### Dataset records

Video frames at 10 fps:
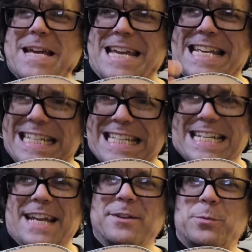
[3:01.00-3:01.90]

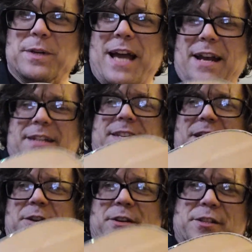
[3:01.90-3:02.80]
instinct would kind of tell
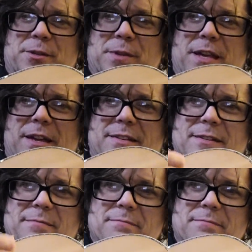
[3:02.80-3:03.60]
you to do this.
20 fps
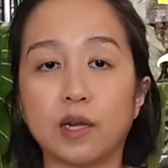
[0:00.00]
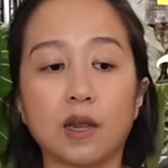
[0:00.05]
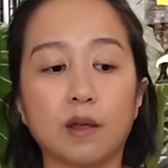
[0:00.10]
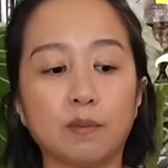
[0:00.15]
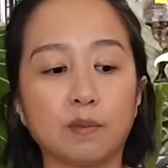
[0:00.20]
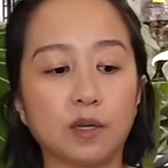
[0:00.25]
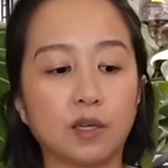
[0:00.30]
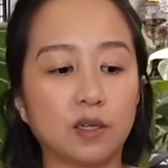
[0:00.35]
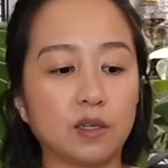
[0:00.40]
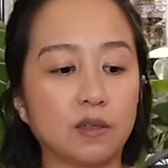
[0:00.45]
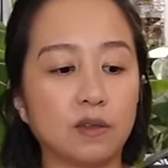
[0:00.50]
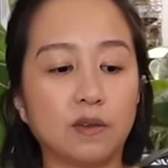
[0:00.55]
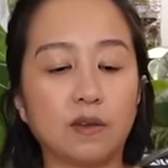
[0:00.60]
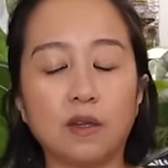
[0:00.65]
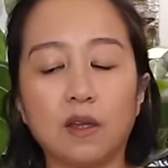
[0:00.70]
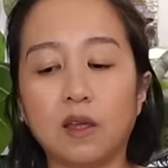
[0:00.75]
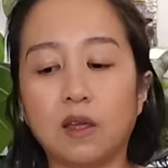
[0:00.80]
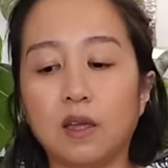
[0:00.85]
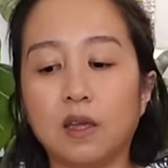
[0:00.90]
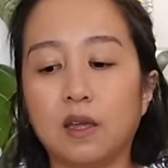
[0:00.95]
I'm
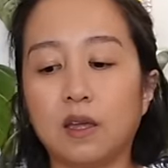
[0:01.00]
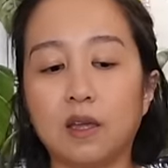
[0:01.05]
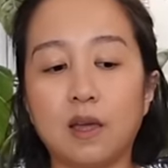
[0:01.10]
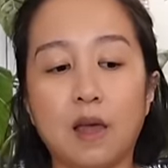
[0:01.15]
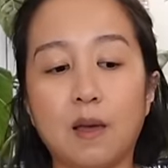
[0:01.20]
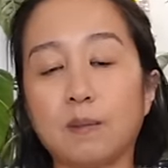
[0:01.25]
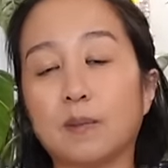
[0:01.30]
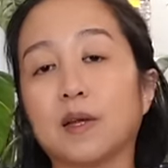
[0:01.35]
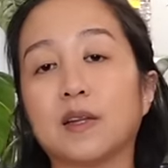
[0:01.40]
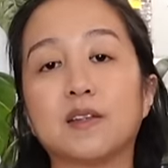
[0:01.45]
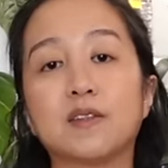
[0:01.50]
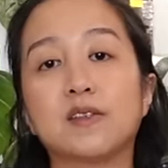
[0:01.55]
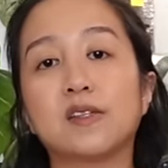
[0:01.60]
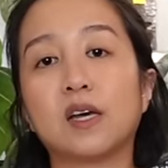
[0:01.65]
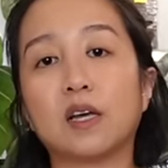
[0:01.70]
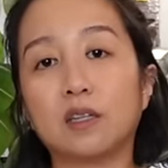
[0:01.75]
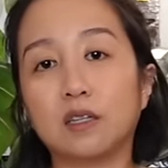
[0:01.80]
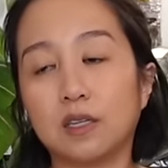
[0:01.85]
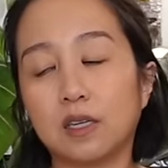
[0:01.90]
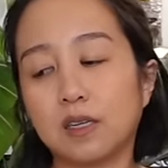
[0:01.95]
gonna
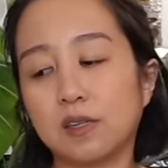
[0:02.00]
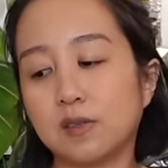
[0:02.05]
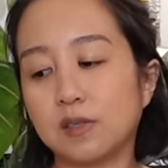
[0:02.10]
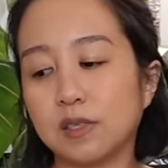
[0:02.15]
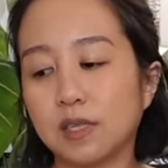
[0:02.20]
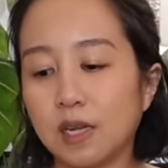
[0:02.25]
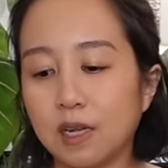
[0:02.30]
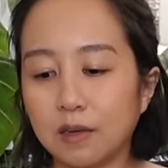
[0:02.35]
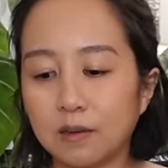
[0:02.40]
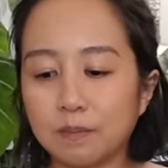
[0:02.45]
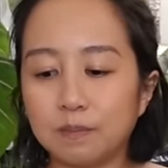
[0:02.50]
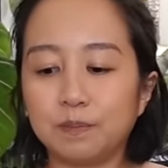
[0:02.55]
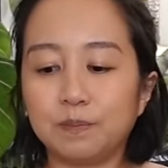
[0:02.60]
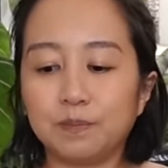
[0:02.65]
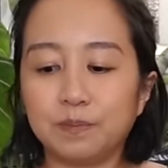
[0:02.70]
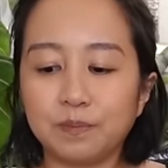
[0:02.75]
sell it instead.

######

- _Task description_
Nothing but the text is wanted: repeat the data above exactly, without its images.

- _Response_
Video frames at 10 fps:
[3:01.00-3:01.90]

[3:01.90-3:02.80]
instinct would kind of tell
[3:02.80-3:03.60]
you to do this.
20 fps
[0:00.00]
[0:00.05]
[0:00.10]
[0:00.15]
[0:00.20]
[0:00.25]
[0:00.30]
[0:00.35]
[0:00.40]
[0:00.45]
[0:00.50]
[0:00.55]
[0:00.60]
[0:00.65]
[0:00.70]
[0:00.75]
[0:00.80]
[0:00.85]
[0:00.90]
[0:00.95]
I'm
[0:01.00]
[0:01.05]
[0:01.10]
[0:01.15]
[0:01.20]
[0:01.25]
[0:01.30]
[0:01.35]
[0:01.40]
[0:01.45]
[0:01.50]
[0:01.55]
[0:01.60]
[0:01.65]
[0:01.70]
[0:01.75]
[0:01.80]
[0:01.85]
[0:01.90]
[0:01.95]
gonna
[0:02.00]
[0:02.05]
[0:02.10]
[0:02.15]
[0:02.20]
[0:02.25]
[0:02.30]
[0:02.35]
[0:02.40]
[0:02.45]
[0:02.50]
[0:02.55]
[0:02.60]
[0:02.65]
[0:02.70]
[0:02.75]
sell it instead.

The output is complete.